(Collected data)
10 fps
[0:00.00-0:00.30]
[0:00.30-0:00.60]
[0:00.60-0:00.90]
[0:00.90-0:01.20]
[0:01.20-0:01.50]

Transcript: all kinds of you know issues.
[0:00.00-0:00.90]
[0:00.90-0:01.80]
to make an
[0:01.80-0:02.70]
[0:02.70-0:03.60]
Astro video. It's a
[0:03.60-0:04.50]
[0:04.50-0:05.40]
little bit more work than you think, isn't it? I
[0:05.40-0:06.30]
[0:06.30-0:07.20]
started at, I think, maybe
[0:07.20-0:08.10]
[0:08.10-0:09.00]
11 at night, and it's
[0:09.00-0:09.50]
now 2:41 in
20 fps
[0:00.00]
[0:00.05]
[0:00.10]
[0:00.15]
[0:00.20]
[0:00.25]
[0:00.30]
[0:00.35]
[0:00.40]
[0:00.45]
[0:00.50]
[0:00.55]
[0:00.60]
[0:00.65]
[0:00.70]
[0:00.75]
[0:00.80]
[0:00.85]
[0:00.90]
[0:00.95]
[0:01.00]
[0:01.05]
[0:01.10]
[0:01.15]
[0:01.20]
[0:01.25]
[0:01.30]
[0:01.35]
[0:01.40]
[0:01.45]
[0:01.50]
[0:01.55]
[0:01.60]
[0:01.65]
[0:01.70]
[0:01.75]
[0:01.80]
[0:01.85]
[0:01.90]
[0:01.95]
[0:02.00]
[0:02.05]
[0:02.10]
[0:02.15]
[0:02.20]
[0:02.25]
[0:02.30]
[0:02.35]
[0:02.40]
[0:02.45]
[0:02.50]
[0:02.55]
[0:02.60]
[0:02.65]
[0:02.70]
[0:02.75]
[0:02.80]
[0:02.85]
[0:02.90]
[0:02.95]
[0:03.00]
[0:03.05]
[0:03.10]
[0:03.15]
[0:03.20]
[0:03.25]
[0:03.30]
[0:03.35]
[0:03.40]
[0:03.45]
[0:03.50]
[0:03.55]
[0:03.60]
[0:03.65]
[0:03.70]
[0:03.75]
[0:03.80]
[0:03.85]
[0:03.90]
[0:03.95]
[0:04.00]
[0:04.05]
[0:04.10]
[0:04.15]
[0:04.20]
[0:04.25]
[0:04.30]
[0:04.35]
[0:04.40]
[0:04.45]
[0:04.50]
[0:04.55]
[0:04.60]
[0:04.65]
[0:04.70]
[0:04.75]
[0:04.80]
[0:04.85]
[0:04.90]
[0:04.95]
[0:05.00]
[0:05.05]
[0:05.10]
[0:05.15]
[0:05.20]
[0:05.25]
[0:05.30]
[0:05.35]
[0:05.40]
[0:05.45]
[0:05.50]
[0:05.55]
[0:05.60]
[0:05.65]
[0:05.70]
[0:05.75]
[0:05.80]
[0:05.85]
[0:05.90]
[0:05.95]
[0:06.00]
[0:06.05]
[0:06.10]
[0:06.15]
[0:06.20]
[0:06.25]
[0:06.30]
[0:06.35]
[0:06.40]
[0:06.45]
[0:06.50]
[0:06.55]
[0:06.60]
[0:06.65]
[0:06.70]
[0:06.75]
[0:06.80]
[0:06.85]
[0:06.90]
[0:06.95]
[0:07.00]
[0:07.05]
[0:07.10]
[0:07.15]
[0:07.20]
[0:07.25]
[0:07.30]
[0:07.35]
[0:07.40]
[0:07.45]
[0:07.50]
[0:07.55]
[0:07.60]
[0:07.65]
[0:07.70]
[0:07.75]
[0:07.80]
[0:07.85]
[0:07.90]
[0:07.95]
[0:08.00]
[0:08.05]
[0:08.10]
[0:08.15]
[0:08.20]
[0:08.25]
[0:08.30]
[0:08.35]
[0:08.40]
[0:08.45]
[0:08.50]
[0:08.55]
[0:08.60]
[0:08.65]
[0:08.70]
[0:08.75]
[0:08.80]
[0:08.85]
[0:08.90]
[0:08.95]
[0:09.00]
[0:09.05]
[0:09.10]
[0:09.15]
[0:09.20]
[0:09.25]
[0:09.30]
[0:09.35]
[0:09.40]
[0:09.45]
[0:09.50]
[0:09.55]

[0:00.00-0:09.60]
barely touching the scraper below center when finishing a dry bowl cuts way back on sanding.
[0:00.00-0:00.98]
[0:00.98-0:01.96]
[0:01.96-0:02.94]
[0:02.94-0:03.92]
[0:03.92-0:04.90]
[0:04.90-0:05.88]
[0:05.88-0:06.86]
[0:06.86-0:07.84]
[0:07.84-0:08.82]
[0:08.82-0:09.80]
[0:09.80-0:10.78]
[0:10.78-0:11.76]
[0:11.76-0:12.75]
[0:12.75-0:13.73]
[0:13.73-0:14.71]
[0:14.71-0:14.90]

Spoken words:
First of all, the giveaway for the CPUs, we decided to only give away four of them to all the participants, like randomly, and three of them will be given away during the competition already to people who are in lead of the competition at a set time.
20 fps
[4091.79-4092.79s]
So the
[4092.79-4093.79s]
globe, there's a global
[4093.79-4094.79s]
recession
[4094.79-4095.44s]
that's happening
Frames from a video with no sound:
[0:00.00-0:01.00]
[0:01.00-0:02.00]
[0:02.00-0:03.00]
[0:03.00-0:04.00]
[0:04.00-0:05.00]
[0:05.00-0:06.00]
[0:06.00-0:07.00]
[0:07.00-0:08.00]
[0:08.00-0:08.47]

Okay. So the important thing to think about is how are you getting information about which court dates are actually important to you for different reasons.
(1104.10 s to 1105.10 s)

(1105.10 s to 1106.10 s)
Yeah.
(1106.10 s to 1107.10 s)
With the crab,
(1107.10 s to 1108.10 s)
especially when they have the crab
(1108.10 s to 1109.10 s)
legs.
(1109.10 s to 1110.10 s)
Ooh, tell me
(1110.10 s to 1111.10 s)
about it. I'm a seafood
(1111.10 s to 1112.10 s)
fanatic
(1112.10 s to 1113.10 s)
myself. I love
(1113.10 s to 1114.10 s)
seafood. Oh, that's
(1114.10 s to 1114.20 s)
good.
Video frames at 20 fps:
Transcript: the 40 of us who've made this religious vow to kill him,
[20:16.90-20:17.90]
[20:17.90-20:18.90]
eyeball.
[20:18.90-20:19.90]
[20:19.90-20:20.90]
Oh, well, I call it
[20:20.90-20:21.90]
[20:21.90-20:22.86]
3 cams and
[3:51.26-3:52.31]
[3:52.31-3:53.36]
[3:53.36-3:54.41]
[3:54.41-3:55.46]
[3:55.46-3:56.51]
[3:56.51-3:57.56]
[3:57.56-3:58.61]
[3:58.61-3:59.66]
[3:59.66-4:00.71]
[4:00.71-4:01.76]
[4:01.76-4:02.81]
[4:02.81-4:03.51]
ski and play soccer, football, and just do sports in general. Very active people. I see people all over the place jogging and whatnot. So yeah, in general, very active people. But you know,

EXERCISE GOAL.
Each entry, from start to finish, must be restated exactly.

ANSWER FOR THIS EXERCISE.
10 fps
[0:00.00-0:00.30]
[0:00.30-0:00.60]
[0:00.60-0:00.90]
[0:00.90-0:01.20]
[0:01.20-0:01.50]

Transcript: all kinds of you know issues.
[0:00.00-0:00.90]
[0:00.90-0:01.80]
to make an
[0:01.80-0:02.70]
[0:02.70-0:03.60]
Astro video. It's a
[0:03.60-0:04.50]
[0:04.50-0:05.40]
little bit more work than you think, isn't it? I
[0:05.40-0:06.30]
[0:06.30-0:07.20]
started at, I think, maybe
[0:07.20-0:08.10]
[0:08.10-0:09.00]
11 at night, and it's
[0:09.00-0:09.50]
now 2:41 in
20 fps
[0:00.00]
[0:00.05]
[0:00.10]
[0:00.15]
[0:00.20]
[0:00.25]
[0:00.30]
[0:00.35]
[0:00.40]
[0:00.45]
[0:00.50]
[0:00.55]
[0:00.60]
[0:00.65]
[0:00.70]
[0:00.75]
[0:00.80]
[0:00.85]
[0:00.90]
[0:00.95]
[0:01.00]
[0:01.05]
[0:01.10]
[0:01.15]
[0:01.20]
[0:01.25]
[0:01.30]
[0:01.35]
[0:01.40]
[0:01.45]
[0:01.50]
[0:01.55]
[0:01.60]
[0:01.65]
[0:01.70]
[0:01.75]
[0:01.80]
[0:01.85]
[0:01.90]
[0:01.95]
[0:02.00]
[0:02.05]
[0:02.10]
[0:02.15]
[0:02.20]
[0:02.25]
[0:02.30]
[0:02.35]
[0:02.40]
[0:02.45]
[0:02.50]
[0:02.55]
[0:02.60]
[0:02.65]
[0:02.70]
[0:02.75]
[0:02.80]
[0:02.85]
[0:02.90]
[0:02.95]
[0:03.00]
[0:03.05]
[0:03.10]
[0:03.15]
[0:03.20]
[0:03.25]
[0:03.30]
[0:03.35]
[0:03.40]
[0:03.45]
[0:03.50]
[0:03.55]
[0:03.60]
[0:03.65]
[0:03.70]
[0:03.75]
[0:03.80]
[0:03.85]
[0:03.90]
[0:03.95]
[0:04.00]
[0:04.05]
[0:04.10]
[0:04.15]
[0:04.20]
[0:04.25]
[0:04.30]
[0:04.35]
[0:04.40]
[0:04.45]
[0:04.50]
[0:04.55]
[0:04.60]
[0:04.65]
[0:04.70]
[0:04.75]
[0:04.80]
[0:04.85]
[0:04.90]
[0:04.95]
[0:05.00]
[0:05.05]
[0:05.10]
[0:05.15]
[0:05.20]
[0:05.25]
[0:05.30]
[0:05.35]
[0:05.40]
[0:05.45]
[0:05.50]
[0:05.55]
[0:05.60]
[0:05.65]
[0:05.70]
[0:05.75]
[0:05.80]
[0:05.85]
[0:05.90]
[0:05.95]
[0:06.00]
[0:06.05]
[0:06.10]
[0:06.15]
[0:06.20]
[0:06.25]
[0:06.30]
[0:06.35]
[0:06.40]
[0:06.45]
[0:06.50]
[0:06.55]
[0:06.60]
[0:06.65]
[0:06.70]
[0:06.75]
[0:06.80]
[0:06.85]
[0:06.90]
[0:06.95]
[0:07.00]
[0:07.05]
[0:07.10]
[0:07.15]
[0:07.20]
[0:07.25]
[0:07.30]
[0:07.35]
[0:07.40]
[0:07.45]
[0:07.50]
[0:07.55]
[0:07.60]
[0:07.65]
[0:07.70]
[0:07.75]
[0:07.80]
[0:07.85]
[0:07.90]
[0:07.95]
[0:08.00]
[0:08.05]
[0:08.10]
[0:08.15]
[0:08.20]
[0:08.25]
[0:08.30]
[0:08.35]
[0:08.40]
[0:08.45]
[0:08.50]
[0:08.55]
[0:08.60]
[0:08.65]
[0:08.70]
[0:08.75]
[0:08.80]
[0:08.85]
[0:08.90]
[0:08.95]
[0:09.00]
[0:09.05]
[0:09.10]
[0:09.15]
[0:09.20]
[0:09.25]
[0:09.30]
[0:09.35]
[0:09.40]
[0:09.45]
[0:09.50]
[0:09.55]

[0:00.00-0:09.60]
barely touching the scraper below center when finishing a dry bowl cuts way back on sanding.
[0:00.00-0:00.98]
[0:00.98-0:01.96]
[0:01.96-0:02.94]
[0:02.94-0:03.92]
[0:03.92-0:04.90]
[0:04.90-0:05.88]
[0:05.88-0:06.86]
[0:06.86-0:07.84]
[0:07.84-0:08.82]
[0:08.82-0:09.80]
[0:09.80-0:10.78]
[0:10.78-0:11.76]
[0:11.76-0:12.75]
[0:12.75-0:13.73]
[0:13.73-0:14.71]
[0:14.71-0:14.90]

Spoken words:
First of all, the giveaway for the CPUs, we decided to only give away four of them to all the participants, like randomly, and three of them will be given away during the competition already to people who are in lead of the competition at a set time.
20 fps
[4091.79-4092.79s]
So the
[4092.79-4093.79s]
globe, there's a global
[4093.79-4094.79s]
recession
[4094.79-4095.44s]
that's happening
Frames from a video with no sound:
[0:00.00-0:01.00]
[0:01.00-0:02.00]
[0:02.00-0:03.00]
[0:03.00-0:04.00]
[0:04.00-0:05.00]
[0:05.00-0:06.00]
[0:06.00-0:07.00]
[0:07.00-0:08.00]
[0:08.00-0:08.47]

Okay. So the important thing to think about is how are you getting information about which court dates are actually important to you for different reasons.
(1104.10 s to 1105.10 s)

(1105.10 s to 1106.10 s)
Yeah.
(1106.10 s to 1107.10 s)
With the crab,
(1107.10 s to 1108.10 s)
especially when they have the crab
(1108.10 s to 1109.10 s)
legs.
(1109.10 s to 1110.10 s)
Ooh, tell me
(1110.10 s to 1111.10 s)
about it. I'm a seafood
(1111.10 s to 1112.10 s)
fanatic
(1112.10 s to 1113.10 s)
myself. I love
(1113.10 s to 1114.10 s)
seafood. Oh, that's
(1114.10 s to 1114.20 s)
good.
Video frames at 20 fps:
Transcript: the 40 of us who've made this religious vow to kill him,
[20:16.90-20:17.90]
[20:17.90-20:18.90]
eyeball.
[20:18.90-20:19.90]
[20:19.90-20:20.90]
Oh, well, I call it
[20:20.90-20:21.90]
[20:21.90-20:22.86]
3 cams and
[3:51.26-3:52.31]
[3:52.31-3:53.36]
[3:53.36-3:54.41]
[3:54.41-3:55.46]
[3:55.46-3:56.51]
[3:56.51-3:57.56]
[3:57.56-3:58.61]
[3:58.61-3:59.66]
[3:59.66-4:00.71]
[4:00.71-4:01.76]
[4:01.76-4:02.81]
[4:02.81-4:03.51]
ski and play soccer, football, and just do sports in general. Very active people. I see people all over the place jogging and whatnot. So yeah, in general, very active people. But you know,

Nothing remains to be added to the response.